• _Instructions for the task_: If an entry holds a picture, leave the picture out and copy the rest exactly.

[Stored data]
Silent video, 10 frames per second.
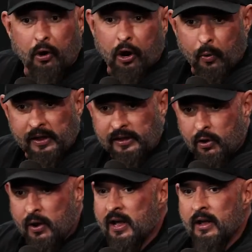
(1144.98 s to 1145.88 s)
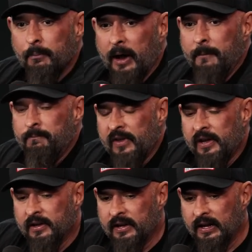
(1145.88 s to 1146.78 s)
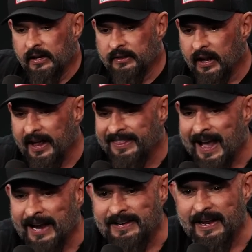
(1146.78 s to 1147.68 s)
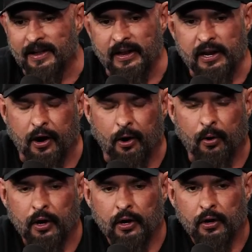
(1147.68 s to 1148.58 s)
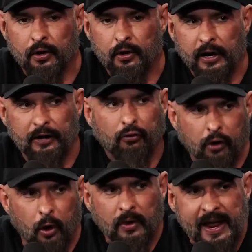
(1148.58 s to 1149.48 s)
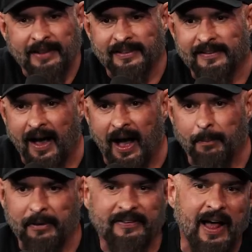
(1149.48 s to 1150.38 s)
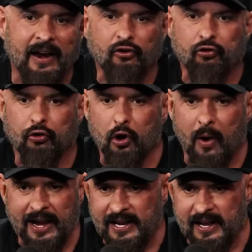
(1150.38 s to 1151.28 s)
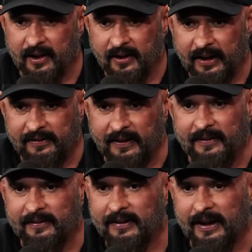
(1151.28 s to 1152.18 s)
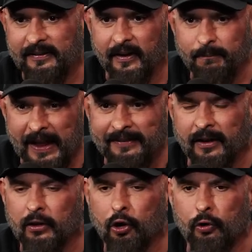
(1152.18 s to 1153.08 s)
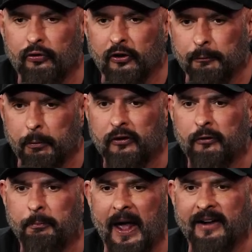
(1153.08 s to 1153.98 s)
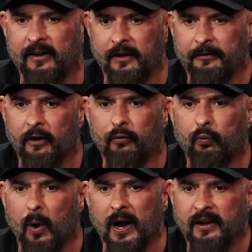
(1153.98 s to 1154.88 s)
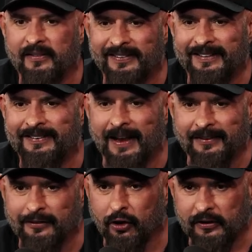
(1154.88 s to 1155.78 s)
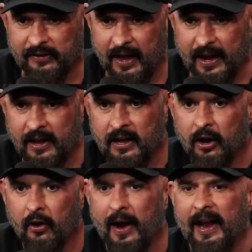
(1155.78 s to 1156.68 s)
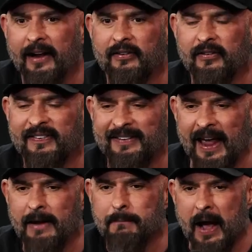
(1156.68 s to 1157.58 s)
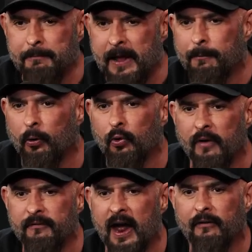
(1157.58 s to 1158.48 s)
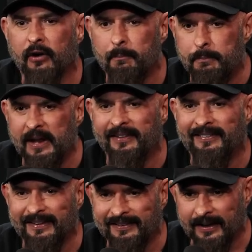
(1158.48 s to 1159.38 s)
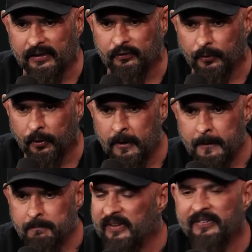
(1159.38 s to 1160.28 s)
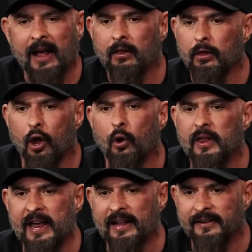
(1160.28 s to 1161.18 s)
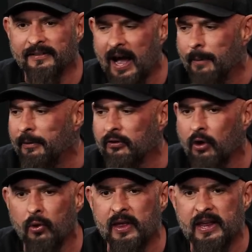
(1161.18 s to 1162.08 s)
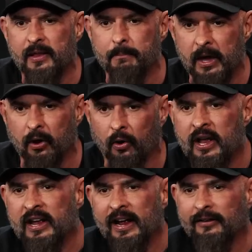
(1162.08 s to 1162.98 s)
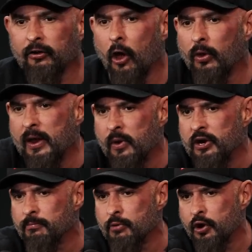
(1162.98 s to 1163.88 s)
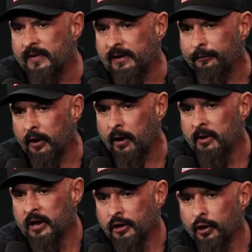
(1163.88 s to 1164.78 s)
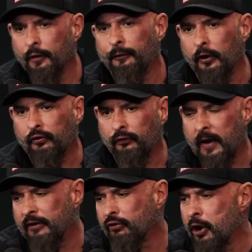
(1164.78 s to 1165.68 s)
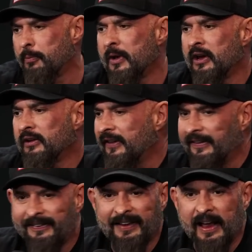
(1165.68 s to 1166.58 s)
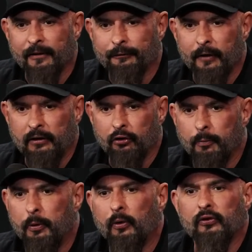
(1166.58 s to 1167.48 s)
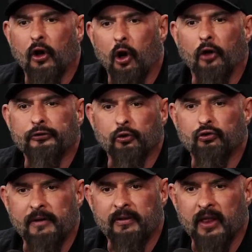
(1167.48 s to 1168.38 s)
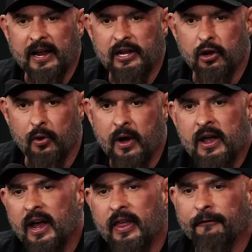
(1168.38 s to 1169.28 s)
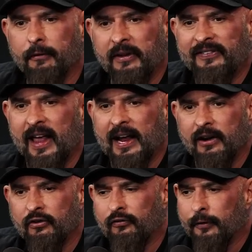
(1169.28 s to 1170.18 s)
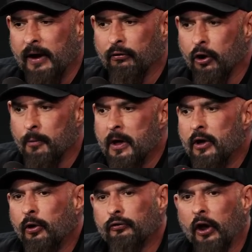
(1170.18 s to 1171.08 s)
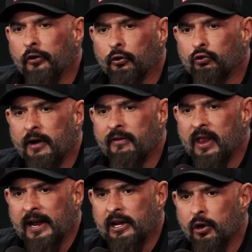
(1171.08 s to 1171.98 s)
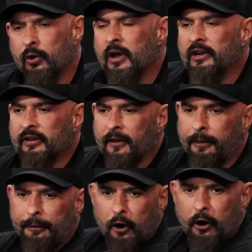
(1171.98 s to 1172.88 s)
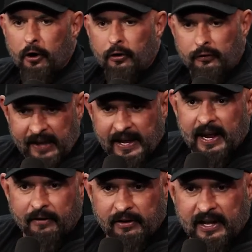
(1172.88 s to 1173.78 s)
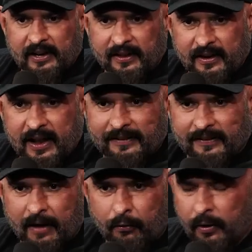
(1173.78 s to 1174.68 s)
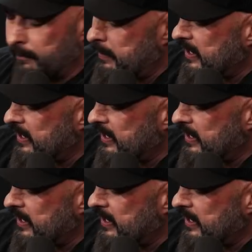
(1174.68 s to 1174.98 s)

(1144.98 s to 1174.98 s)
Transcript: will go with you. But the the idea that, you know, it's lonely at the top is not a true idea. It's it's it's a that's a loser's perspective of what success looks like. All right. It's said by people who have never been successful. It's not lonely at the top, it's lonely in the middle. It's lonely when you're moving from your first friend group to the second friend group who's also driven like you. And then from the second friend group who's also driven like you to the third who's taking everything to the next level and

• _Answer to this problem_:
Silent video, 10 frames per second.
(1144.98 s to 1145.88 s)
(1145.88 s to 1146.78 s)
(1146.78 s to 1147.68 s)
(1147.68 s to 1148.58 s)
(1148.58 s to 1149.48 s)
(1149.48 s to 1150.38 s)
(1150.38 s to 1151.28 s)
(1151.28 s to 1152.18 s)
(1152.18 s to 1153.08 s)
(1153.08 s to 1153.98 s)
(1153.98 s to 1154.88 s)
(1154.88 s to 1155.78 s)
(1155.78 s to 1156.68 s)
(1156.68 s to 1157.58 s)
(1157.58 s to 1158.48 s)
(1158.48 s to 1159.38 s)
(1159.38 s to 1160.28 s)
(1160.28 s to 1161.18 s)
(1161.18 s to 1162.08 s)
(1162.08 s to 1162.98 s)
(1162.98 s to 1163.88 s)
(1163.88 s to 1164.78 s)
(1164.78 s to 1165.68 s)
(1165.68 s to 1166.58 s)
(1166.58 s to 1167.48 s)
(1167.48 s to 1168.38 s)
(1168.38 s to 1169.28 s)
(1169.28 s to 1170.18 s)
(1170.18 s to 1171.08 s)
(1171.08 s to 1171.98 s)
(1171.98 s to 1172.88 s)
(1172.88 s to 1173.78 s)
(1173.78 s to 1174.68 s)
(1174.68 s to 1174.98 s)

(1144.98 s to 1174.98 s)
Transcript: will go with you. But the the idea that, you know, it's lonely at the top is not a true idea. It's it's it's a that's a loser's perspective of what success looks like. All right. It's said by people who have never been successful. It's not lonely at the top, it's lonely in the middle. It's lonely when you're moving from your first friend group to the second friend group who's also driven like you. And then from the second friend group who's also driven like you to the third who's taking everything to the next level and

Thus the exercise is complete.